GIVEN DATA section start

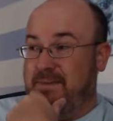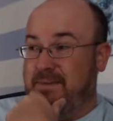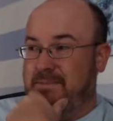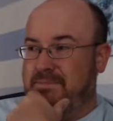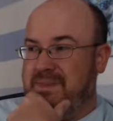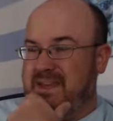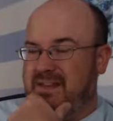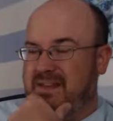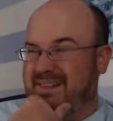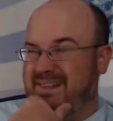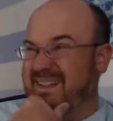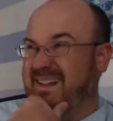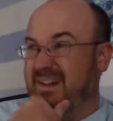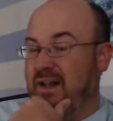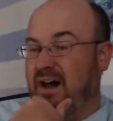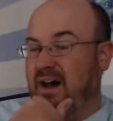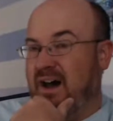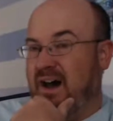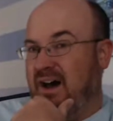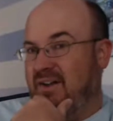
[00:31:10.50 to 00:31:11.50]
being a
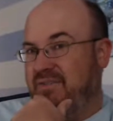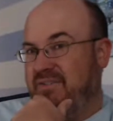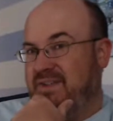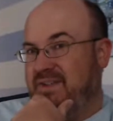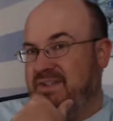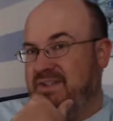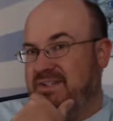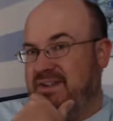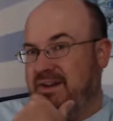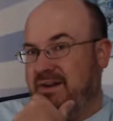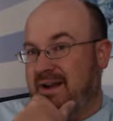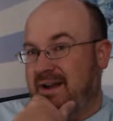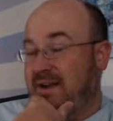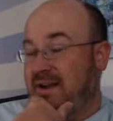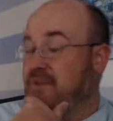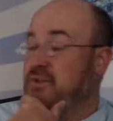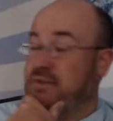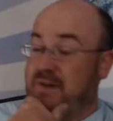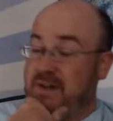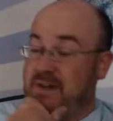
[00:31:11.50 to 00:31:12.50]
little off this year. I know
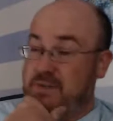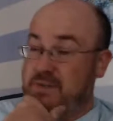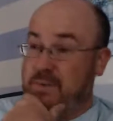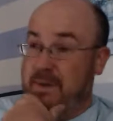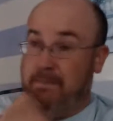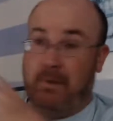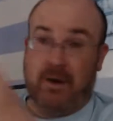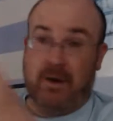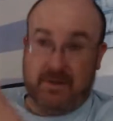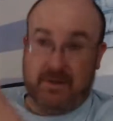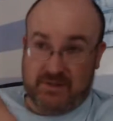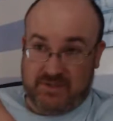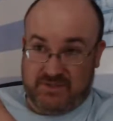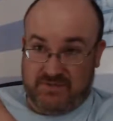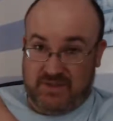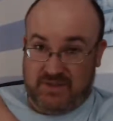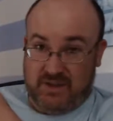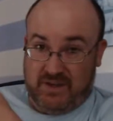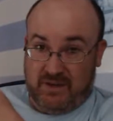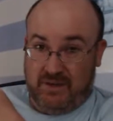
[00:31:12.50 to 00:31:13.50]
Truex won
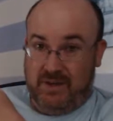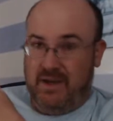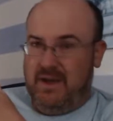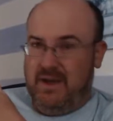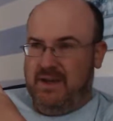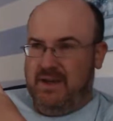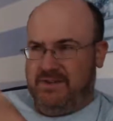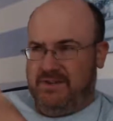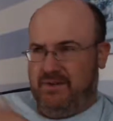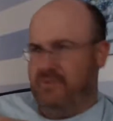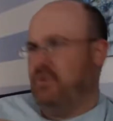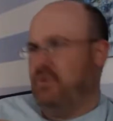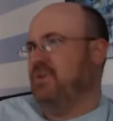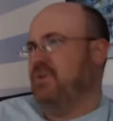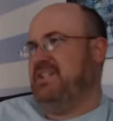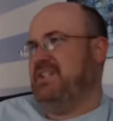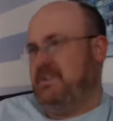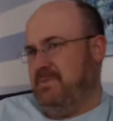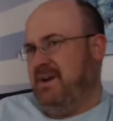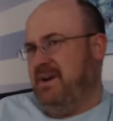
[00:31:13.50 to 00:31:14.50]
Martinsville, so of course
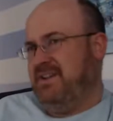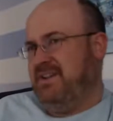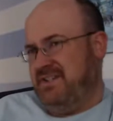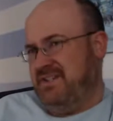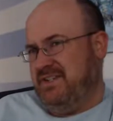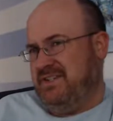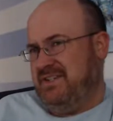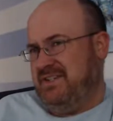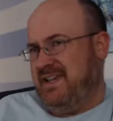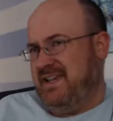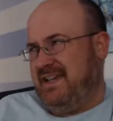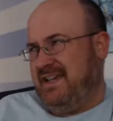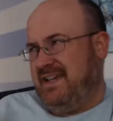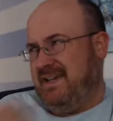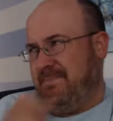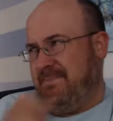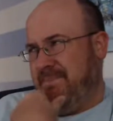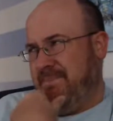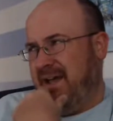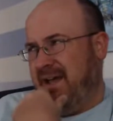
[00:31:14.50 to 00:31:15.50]
he's punched his
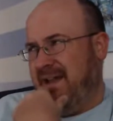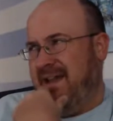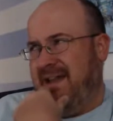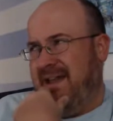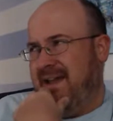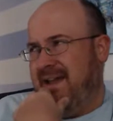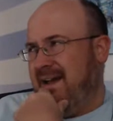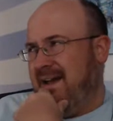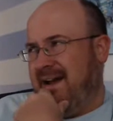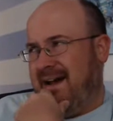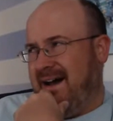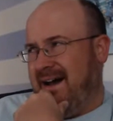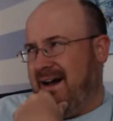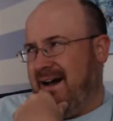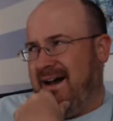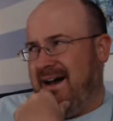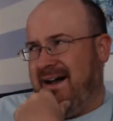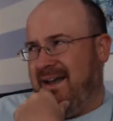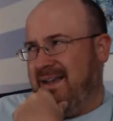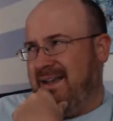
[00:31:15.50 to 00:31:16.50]
ticket, but
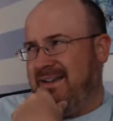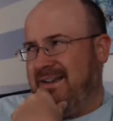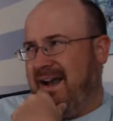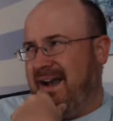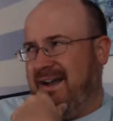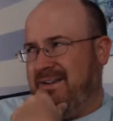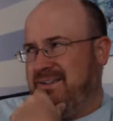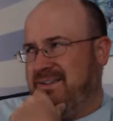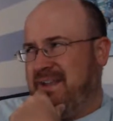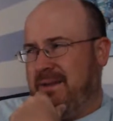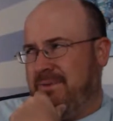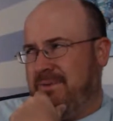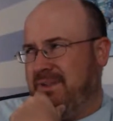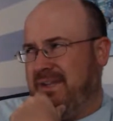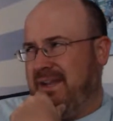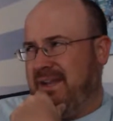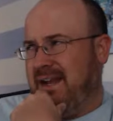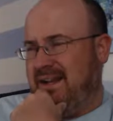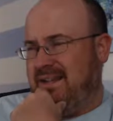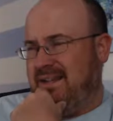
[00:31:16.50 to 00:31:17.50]
and Kyle's not
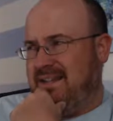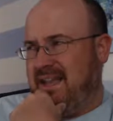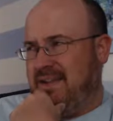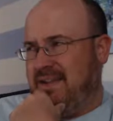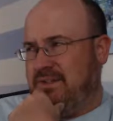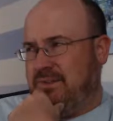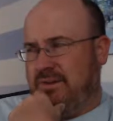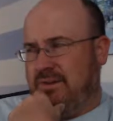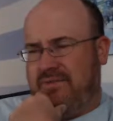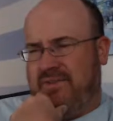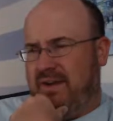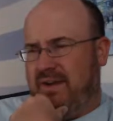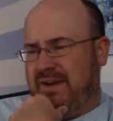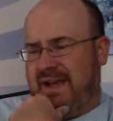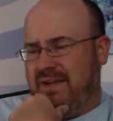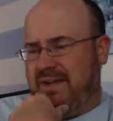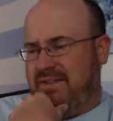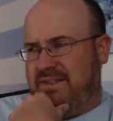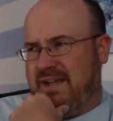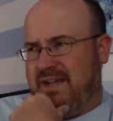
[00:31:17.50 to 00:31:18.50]
really in any danger of falling
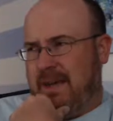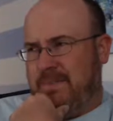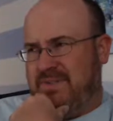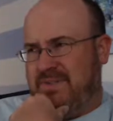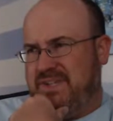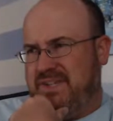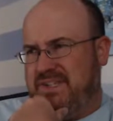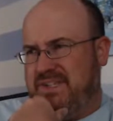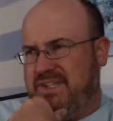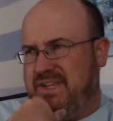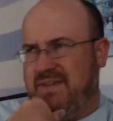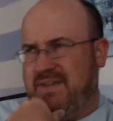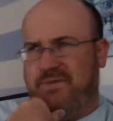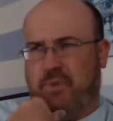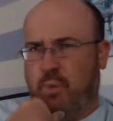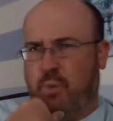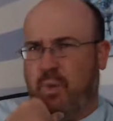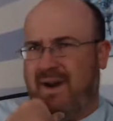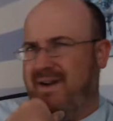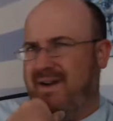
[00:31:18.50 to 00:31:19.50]
out of the top 16
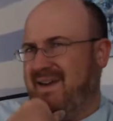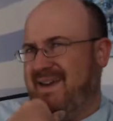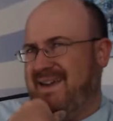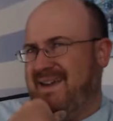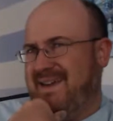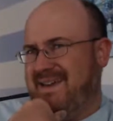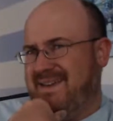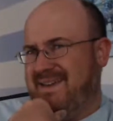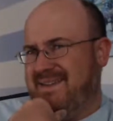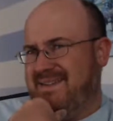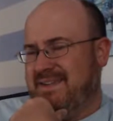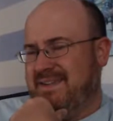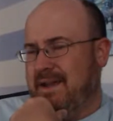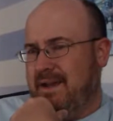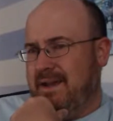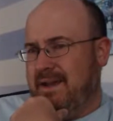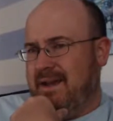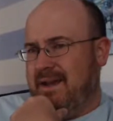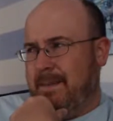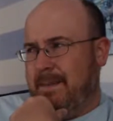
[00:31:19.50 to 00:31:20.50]
from where he is.
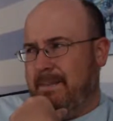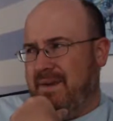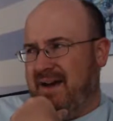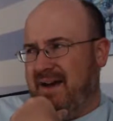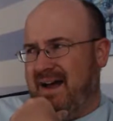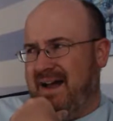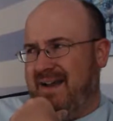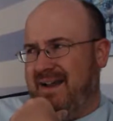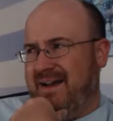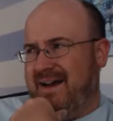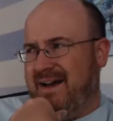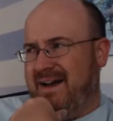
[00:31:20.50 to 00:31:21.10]
But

GIVEN DATA section end

TASK DETAILS: Produce an exact copy of the lines from the line containing "[00:31:17.50 to 00:31:18.50]" through the last line of the records, with no pictures and no other text.

EXPECTED ANSWER:
[00:31:17.50 to 00:31:18.50]
really in any danger of falling
[00:31:18.50 to 00:31:19.50]
out of the top 16
[00:31:19.50 to 00:31:20.50]
from where he is.
[00:31:20.50 to 00:31:21.10]
But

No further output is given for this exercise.